Ainsi saint Paul commente la parole de Jésus rapportée par saint Jean : « Je suis le Cep : vous êtes les sarments. » (Jean, xx, 5.)

Le Christ et son amour sont le lien et la vie de cette église édifiée dans la charité, assemblage des fidèles unis par l’amour du Maître et aussi par une réciproque tendresse.

« Dieu est amour. Aimez-vous les uns les autres. » Ces deux paroles résument tout l’enseignement de saint Jean, le disciple bien-aimé de Jésus, celui dont la tête reposait à la dernière Pâque contre le sein du Christ.

« Aimez-vous ardemment les uns les autres de tout votre cœur. » (I, Pierre, 1, 23.) « Avant tout, ayez les uns pour les autres une ardente charité (I, Pierre, iv, 8), recommande saint Pierre ; et saint Jacques formule ce qu’il appelle : « la loi royale » en ces mots : « Tu aimeras ton prochain comme toi-même. » (Jacques, ii, 8.)

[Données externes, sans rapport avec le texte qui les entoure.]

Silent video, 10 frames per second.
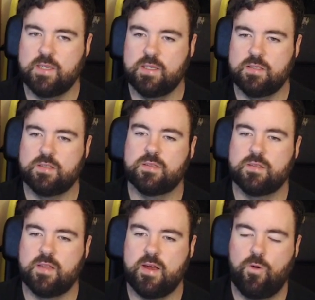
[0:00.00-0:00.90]
is
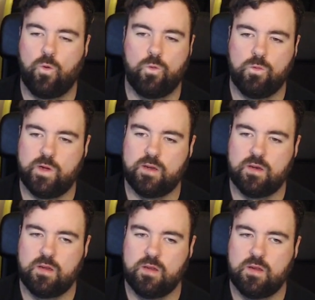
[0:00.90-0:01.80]
now with
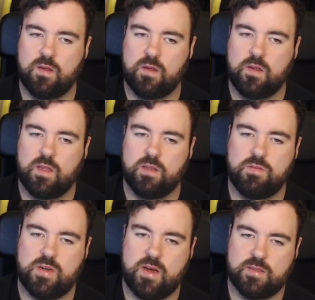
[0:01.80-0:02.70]

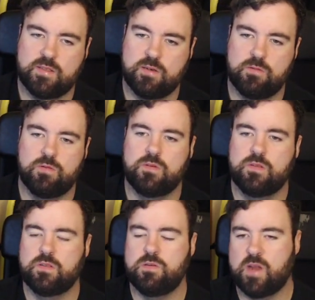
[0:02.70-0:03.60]
Ronaldo,
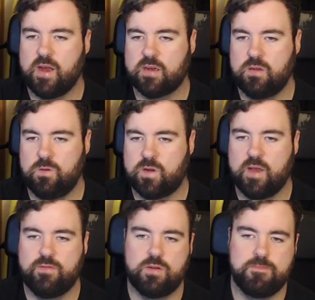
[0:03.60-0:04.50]
Lukaku,
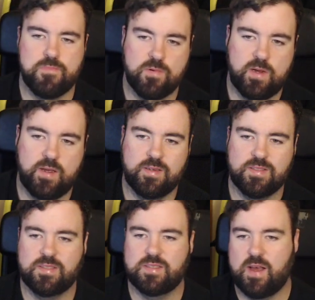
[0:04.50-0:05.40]
Kevin De Bruyne,
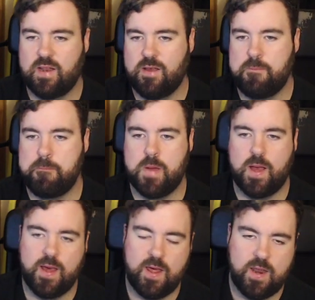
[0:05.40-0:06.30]
Salah,
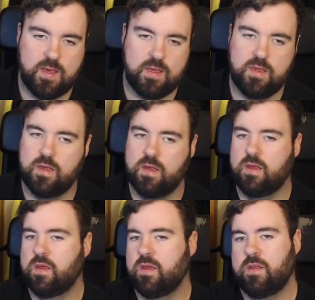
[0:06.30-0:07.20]
Mane,
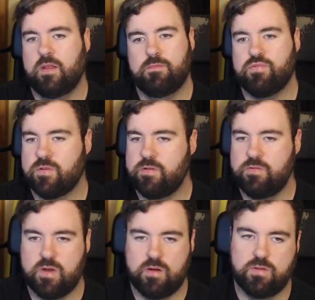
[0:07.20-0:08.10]

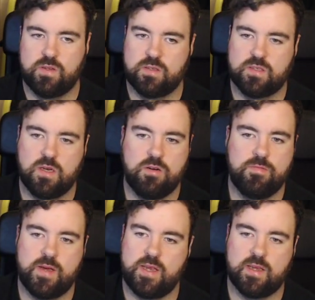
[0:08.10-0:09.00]
Bruno. There's so
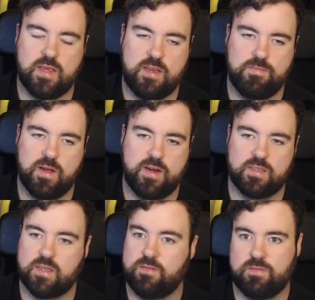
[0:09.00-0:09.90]
many key players.
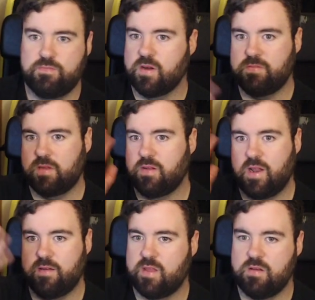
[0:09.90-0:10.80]
I've probably even
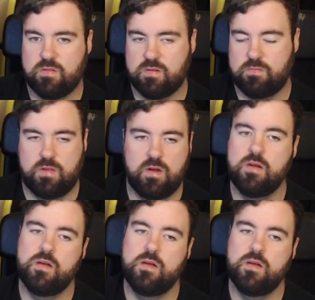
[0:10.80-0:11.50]
left out some there.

Tous les apôtres fidèles aux leçons de Jésus, nous prêchent la doctrine d’amour et l’épanouissement de cet amour délivré des souillures, des souffrances et des imperfections terrestres, dans la vie éternelle.

Ne semble-t-il pas impossible que Dieu nous ait ordonné aussi expressément de nous aimer pour nous en punir ensuite par la torture de la séparation définitive ? Ne sont-ils pas vains et inutilement douloureux, les doutes et les craintes des chrétiens qui se demandent si là-haut ils retrouveront et reconnaîtront leurs bien-aimés ? Pour qu’il en fût autrement, il faudrait admettre l’abolition de la personnalité et par conséquent la négation de la justice, choses absolument opposées à l’enseignement évangélique.

Quelle que soit l’apparence du corps qui nous sera donné, les âmes subsisteront ; et demeurées semblables à elles-mêmes, fidèles comme leur Maître, ne se méconnaîtront pas. Certes, avant tout, elles aimeront Dieu, mais plus elles aimeront Dieu, mieux elles s’aimeront entre elles… Jésus et ses apôtres ne cessent de le répéter et l’on ne saurait trop le redire, car toute autre doctrine religieuse est une funeste, une dangereuse corruption du christianisme.


LA SOLITUDE DU CHRIST

Quand Il priait toute la nuit, sur la colline,
Il ne voyait, jusqu’à l’aube du lendemain,
Pas un sourire ami, pas un regard humain…
Alors Jésus déjà vers Golgotha s’incline.

Ô solitude à l’heure où la clarté décline !
Solitaire au Pressoir, le Christ implore en vain
Des hommes endormis… Nulle terrestre main
Ne recueillit le sang de la sueur divine.

Pendant son dur exil, le Fils de Dieu fut seul
Jusqu’à l’heure où sur lui se ferma le linceul.
Nous refuserons-nous au sort de notre Maître ?

« Courbés sous la douleur, levons vers lui les yeux
Aimons patiemment, sachant qu’il nous faut être
Isolés ici-bas, ensemble dans les cieux.